▶ What is expected:
Start with the line that holds "[0:00.90-0:01.80]". Please copy it and each remaining line below exactly, leaving pictures out.

..........

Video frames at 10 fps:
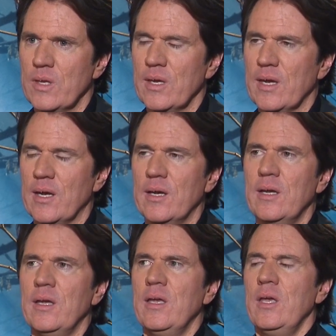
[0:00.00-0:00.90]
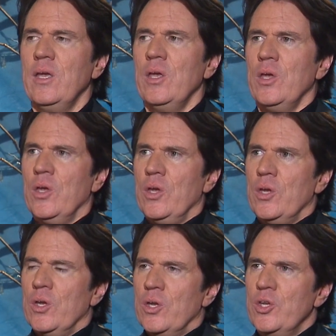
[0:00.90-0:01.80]
Yeah.
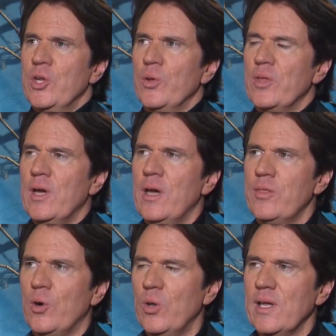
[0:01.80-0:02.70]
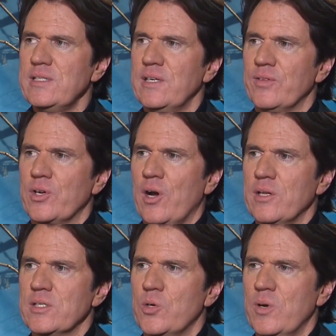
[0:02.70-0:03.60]
You know, the whole idea of the
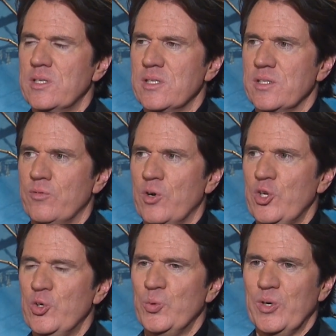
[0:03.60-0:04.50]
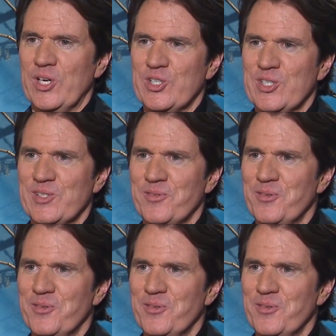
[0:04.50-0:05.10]
consequences of what you wish is a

..........

▶ Your response:
[0:00.90-0:01.80]
Yeah.
[0:01.80-0:02.70]
[0:02.70-0:03.60]
You know, the whole idea of the
[0:03.60-0:04.50]
[0:04.50-0:05.10]
consequences of what you wish is a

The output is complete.